Take the lines from the one containing "[0:00.00-0:01.00]" through the end of the material and write them out exactly, omitting pictures.

━━━

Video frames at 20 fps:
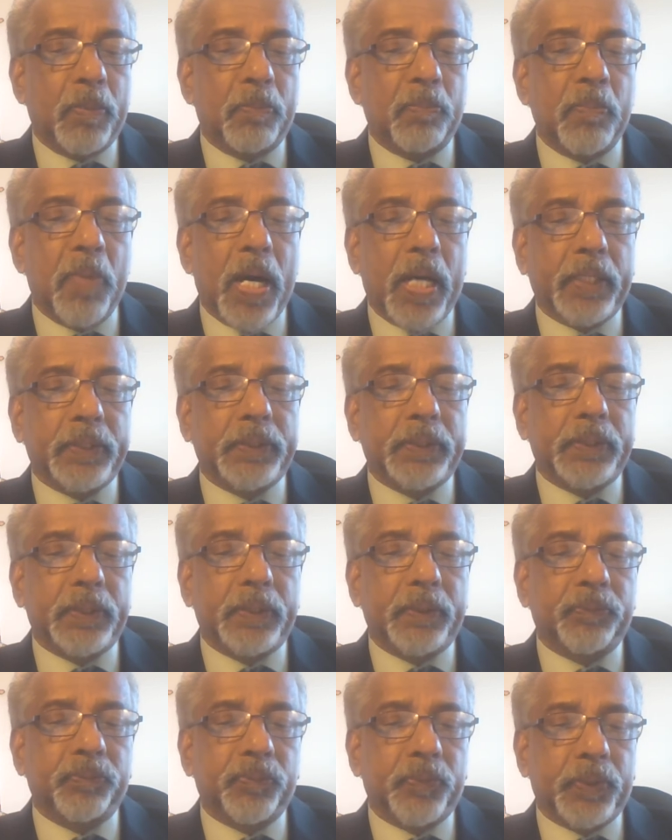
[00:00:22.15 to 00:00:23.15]
March
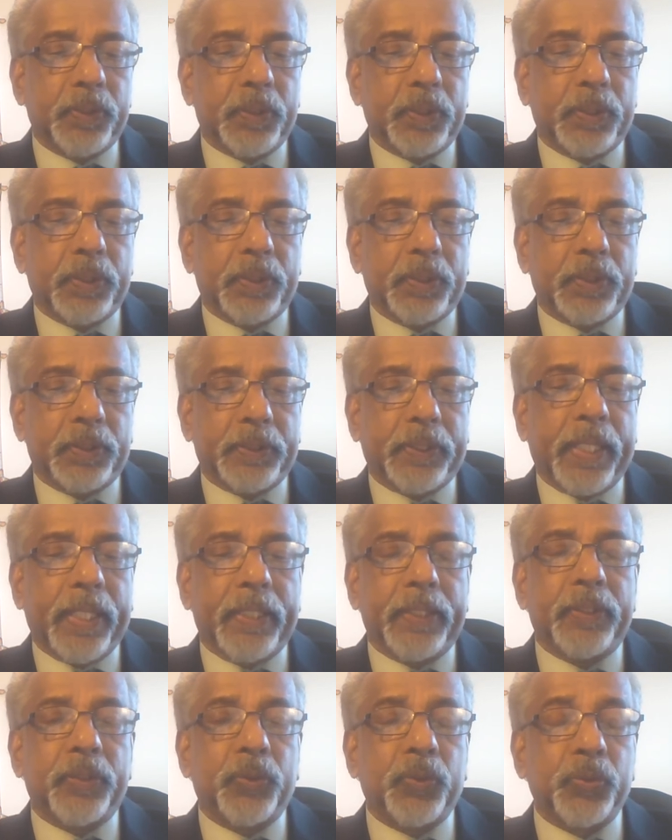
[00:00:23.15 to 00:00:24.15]

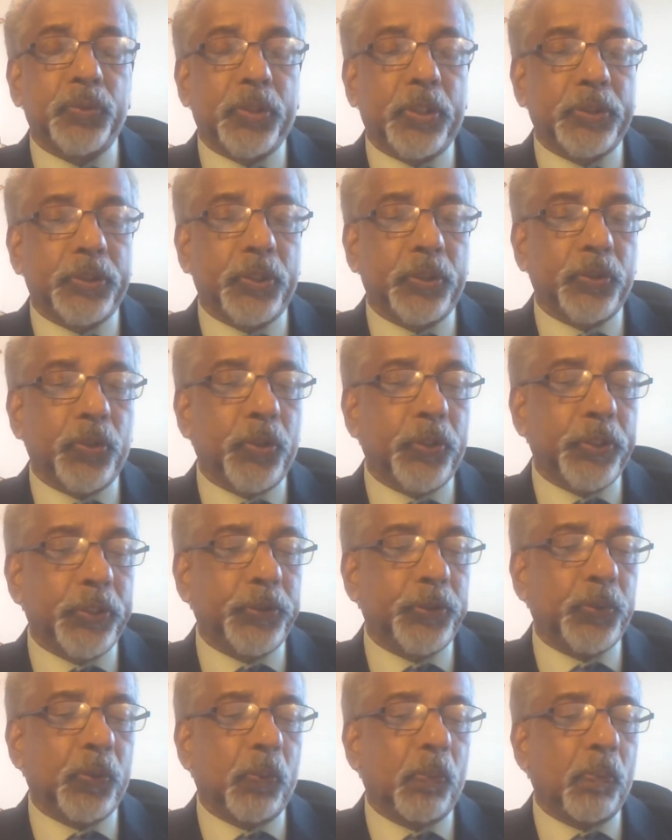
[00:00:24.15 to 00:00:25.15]
10, 2022.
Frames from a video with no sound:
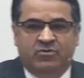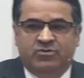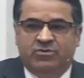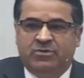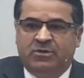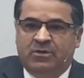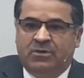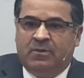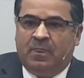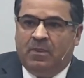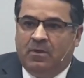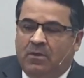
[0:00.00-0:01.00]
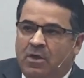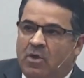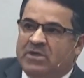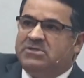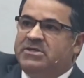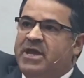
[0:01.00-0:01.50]
If you seek
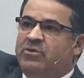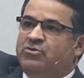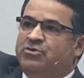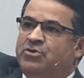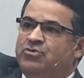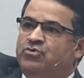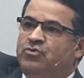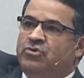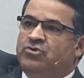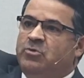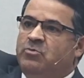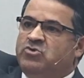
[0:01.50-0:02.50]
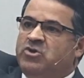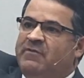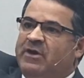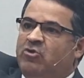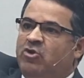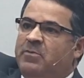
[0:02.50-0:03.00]
salvation in God and,
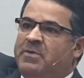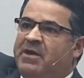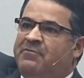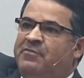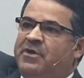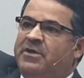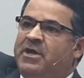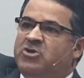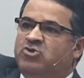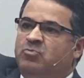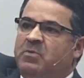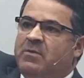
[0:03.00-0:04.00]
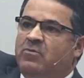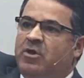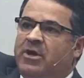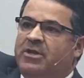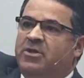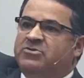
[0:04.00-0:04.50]
and say, "I accept Jesus
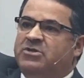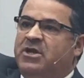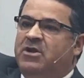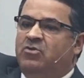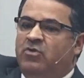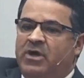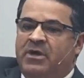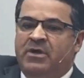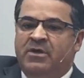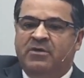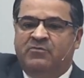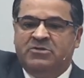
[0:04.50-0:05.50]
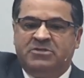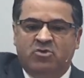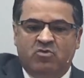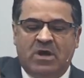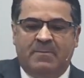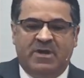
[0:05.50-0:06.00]
as Savior of my life, glory to
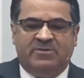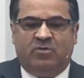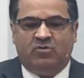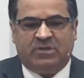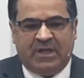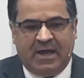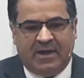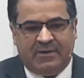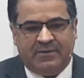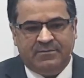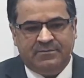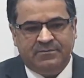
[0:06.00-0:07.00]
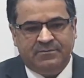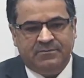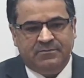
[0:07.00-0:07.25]
God, hallelujah," but you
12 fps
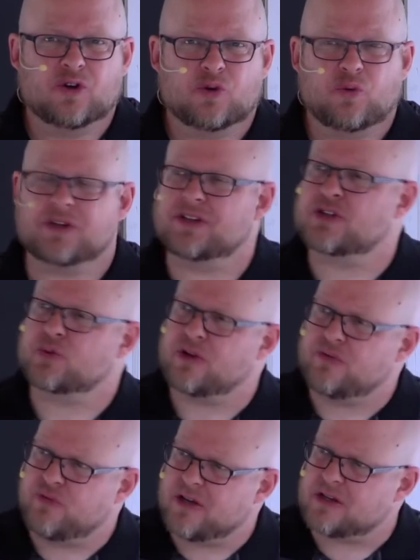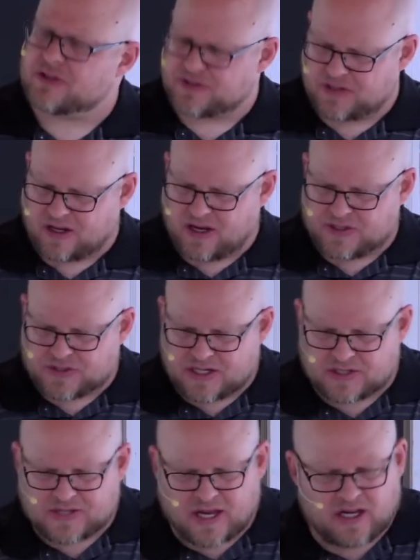what this reveals to us,
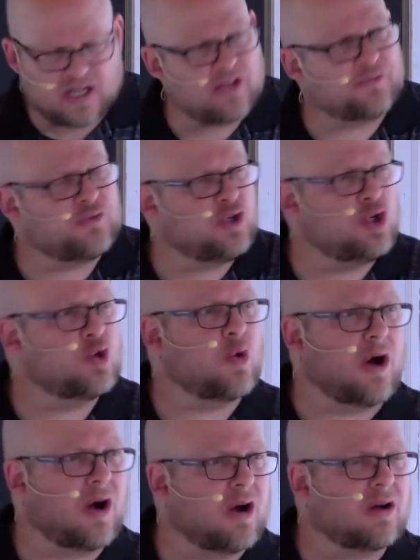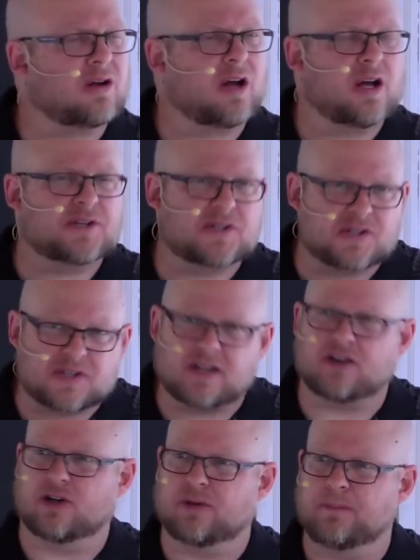is that if you are a
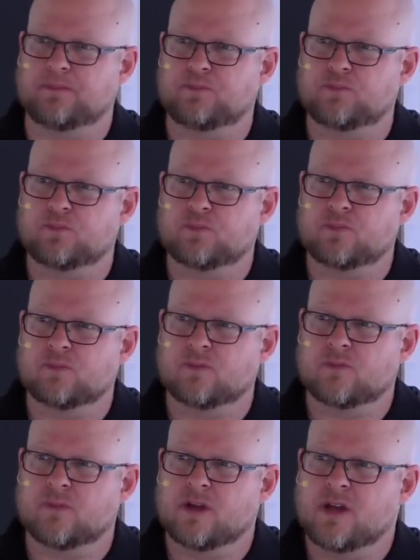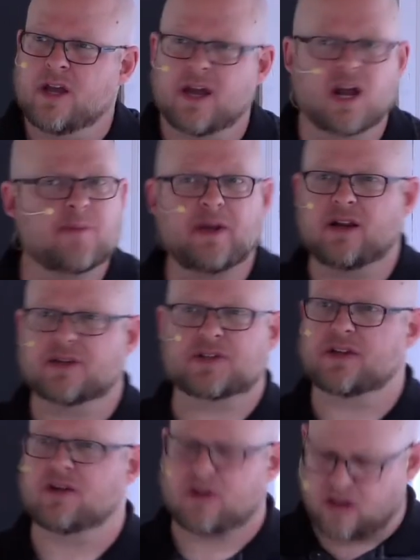sinner, and I mean a
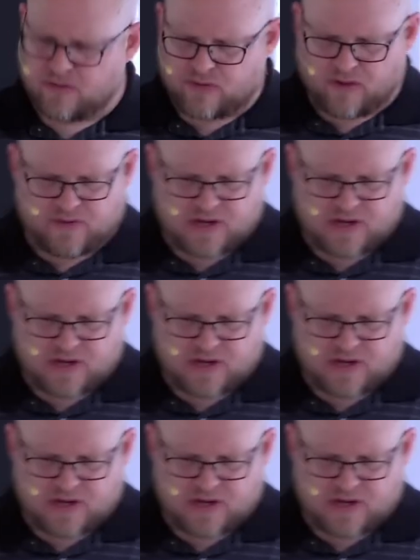sinner of, of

━━━

◆ **COMPLETED EXERCISE**:
[0:00.00-0:01.00]
[0:01.00-0:01.50]
If you seek
[0:01.50-0:02.50]
[0:02.50-0:03.00]
salvation in God and,
[0:03.00-0:04.00]
[0:04.00-0:04.50]
and say, "I accept Jesus
[0:04.50-0:05.50]
[0:05.50-0:06.00]
as Savior of my life, glory to
[0:06.00-0:07.00]
[0:07.00-0:07.25]
God, hallelujah," but you
12 fps
what this reveals to us,
is that if you are a
sinner, and I mean a
sinner of, of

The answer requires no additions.